>>>>
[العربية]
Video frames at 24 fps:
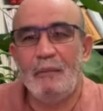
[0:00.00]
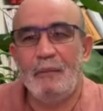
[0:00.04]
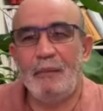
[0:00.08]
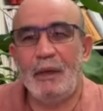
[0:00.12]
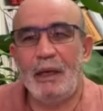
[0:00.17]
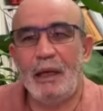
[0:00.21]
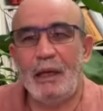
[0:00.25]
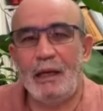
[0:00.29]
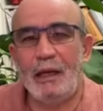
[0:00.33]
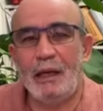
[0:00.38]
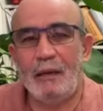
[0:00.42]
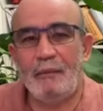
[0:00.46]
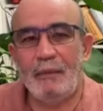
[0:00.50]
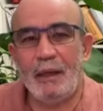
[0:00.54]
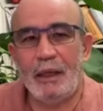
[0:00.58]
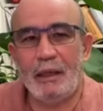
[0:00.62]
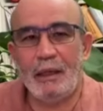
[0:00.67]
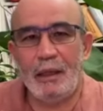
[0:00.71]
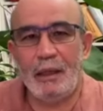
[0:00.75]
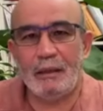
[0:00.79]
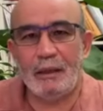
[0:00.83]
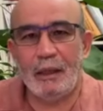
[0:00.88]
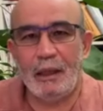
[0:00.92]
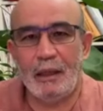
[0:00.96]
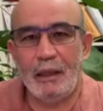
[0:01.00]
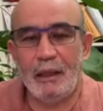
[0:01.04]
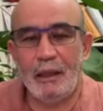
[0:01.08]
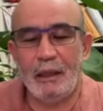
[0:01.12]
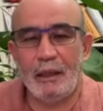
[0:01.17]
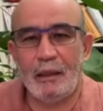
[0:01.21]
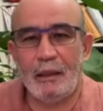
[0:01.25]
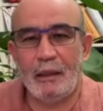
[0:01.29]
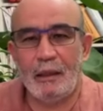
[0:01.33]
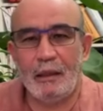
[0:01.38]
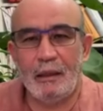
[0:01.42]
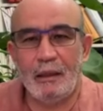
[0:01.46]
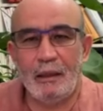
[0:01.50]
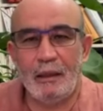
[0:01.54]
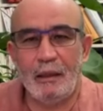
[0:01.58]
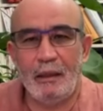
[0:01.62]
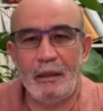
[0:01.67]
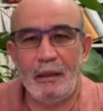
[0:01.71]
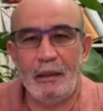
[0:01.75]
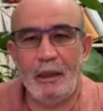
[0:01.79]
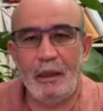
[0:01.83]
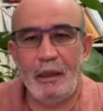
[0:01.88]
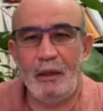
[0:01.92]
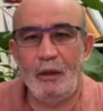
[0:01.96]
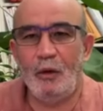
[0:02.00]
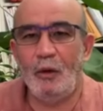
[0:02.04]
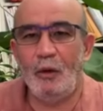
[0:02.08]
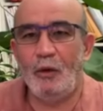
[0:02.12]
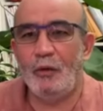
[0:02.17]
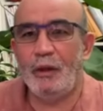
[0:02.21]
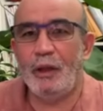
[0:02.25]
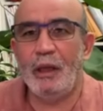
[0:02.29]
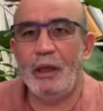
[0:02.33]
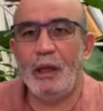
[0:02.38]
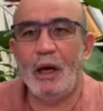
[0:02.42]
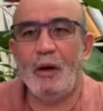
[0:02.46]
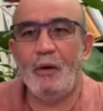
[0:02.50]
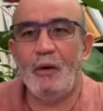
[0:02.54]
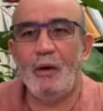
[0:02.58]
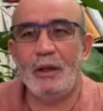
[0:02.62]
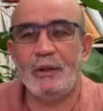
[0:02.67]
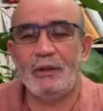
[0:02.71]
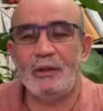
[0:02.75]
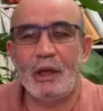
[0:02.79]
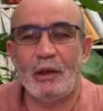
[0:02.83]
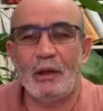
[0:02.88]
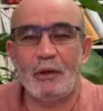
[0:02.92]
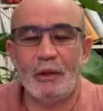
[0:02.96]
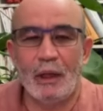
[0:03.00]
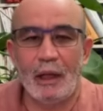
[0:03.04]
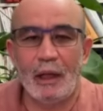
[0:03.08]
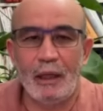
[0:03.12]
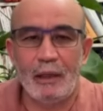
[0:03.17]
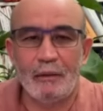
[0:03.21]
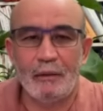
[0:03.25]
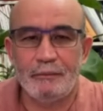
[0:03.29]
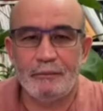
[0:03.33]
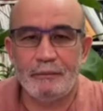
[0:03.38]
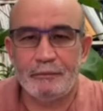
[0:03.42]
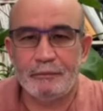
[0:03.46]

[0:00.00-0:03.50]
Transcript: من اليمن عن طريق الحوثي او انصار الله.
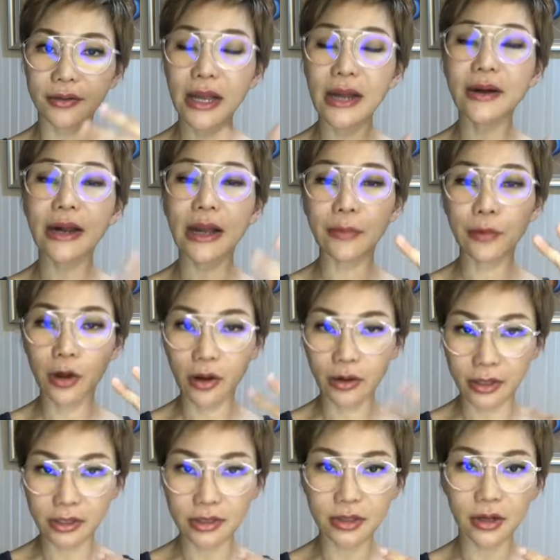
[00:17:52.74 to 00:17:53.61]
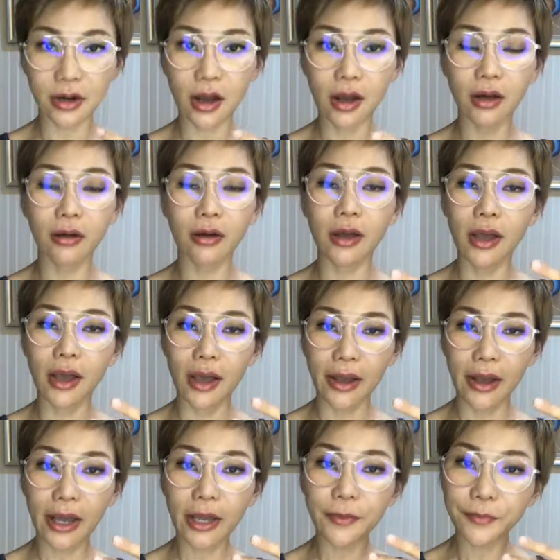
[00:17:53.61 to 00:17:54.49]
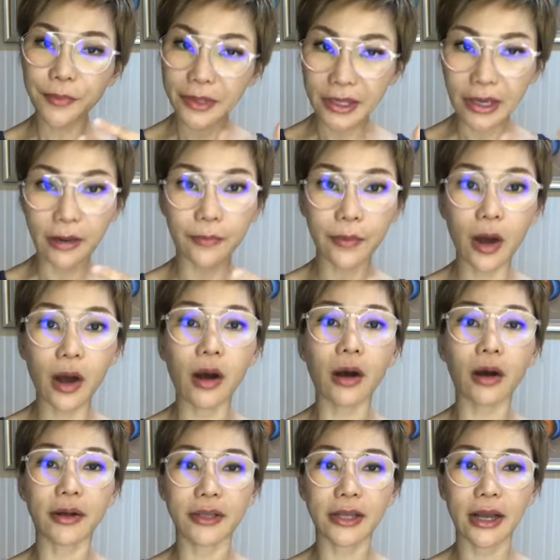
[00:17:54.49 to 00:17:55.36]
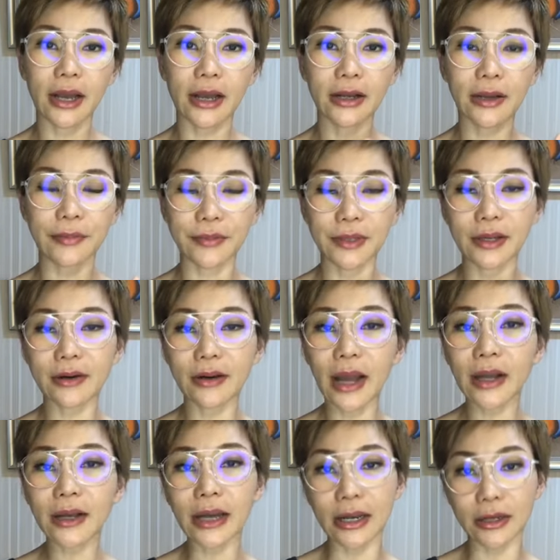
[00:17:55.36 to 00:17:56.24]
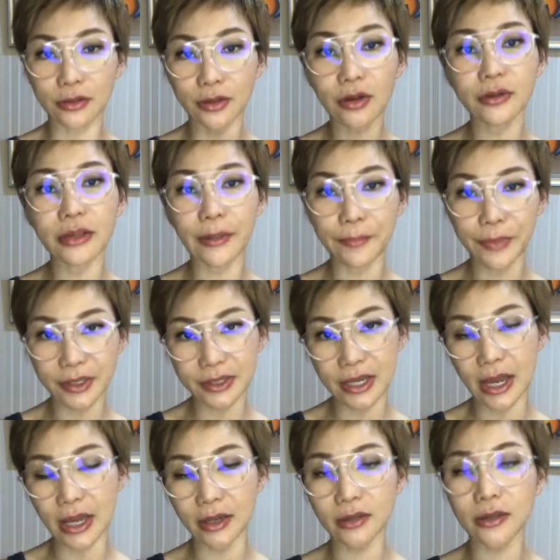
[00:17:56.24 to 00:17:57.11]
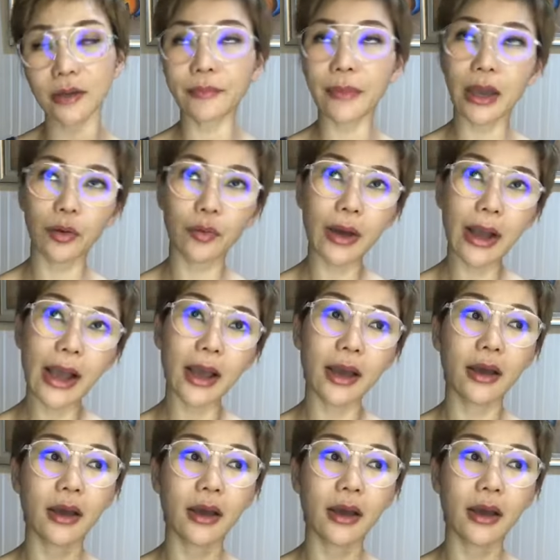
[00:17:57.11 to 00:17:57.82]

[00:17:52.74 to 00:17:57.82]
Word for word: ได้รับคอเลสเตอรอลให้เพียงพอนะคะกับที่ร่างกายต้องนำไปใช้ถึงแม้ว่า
<<<<
**WORK TO BE COMPLETED:**
With the pictures omitted, reproduce the records in full and exactly.

**SOLUTION:**
[العربية]
Video frames at 24 fps:
[0:00.00]
[0:00.04]
[0:00.08]
[0:00.12]
[0:00.17]
[0:00.21]
[0:00.25]
[0:00.29]
[0:00.33]
[0:00.38]
[0:00.42]
[0:00.46]
[0:00.50]
[0:00.54]
[0:00.58]
[0:00.62]
[0:00.67]
[0:00.71]
[0:00.75]
[0:00.79]
[0:00.83]
[0:00.88]
[0:00.92]
[0:00.96]
[0:01.00]
[0:01.04]
[0:01.08]
[0:01.12]
[0:01.17]
[0:01.21]
[0:01.25]
[0:01.29]
[0:01.33]
[0:01.38]
[0:01.42]
[0:01.46]
[0:01.50]
[0:01.54]
[0:01.58]
[0:01.62]
[0:01.67]
[0:01.71]
[0:01.75]
[0:01.79]
[0:01.83]
[0:01.88]
[0:01.92]
[0:01.96]
[0:02.00]
[0:02.04]
[0:02.08]
[0:02.12]
[0:02.17]
[0:02.21]
[0:02.25]
[0:02.29]
[0:02.33]
[0:02.38]
[0:02.42]
[0:02.46]
[0:02.50]
[0:02.54]
[0:02.58]
[0:02.62]
[0:02.67]
[0:02.71]
[0:02.75]
[0:02.79]
[0:02.83]
[0:02.88]
[0:02.92]
[0:02.96]
[0:03.00]
[0:03.04]
[0:03.08]
[0:03.12]
[0:03.17]
[0:03.21]
[0:03.25]
[0:03.29]
[0:03.33]
[0:03.38]
[0:03.42]
[0:03.46]

[0:00.00-0:03.50]
Transcript: من اليمن عن طريق الحوثي او انصار الله.
[00:17:52.74 to 00:17:53.61]
[00:17:53.61 to 00:17:54.49]
[00:17:54.49 to 00:17:55.36]
[00:17:55.36 to 00:17:56.24]
[00:17:56.24 to 00:17:57.11]
[00:17:57.11 to 00:17:57.82]

[00:17:52.74 to 00:17:57.82]
Word for word: ได้รับคอเลสเตอรอลให้เพียงพอนะคะกับที่ร่างกายต้องนำไปใช้ถึงแม้ว่า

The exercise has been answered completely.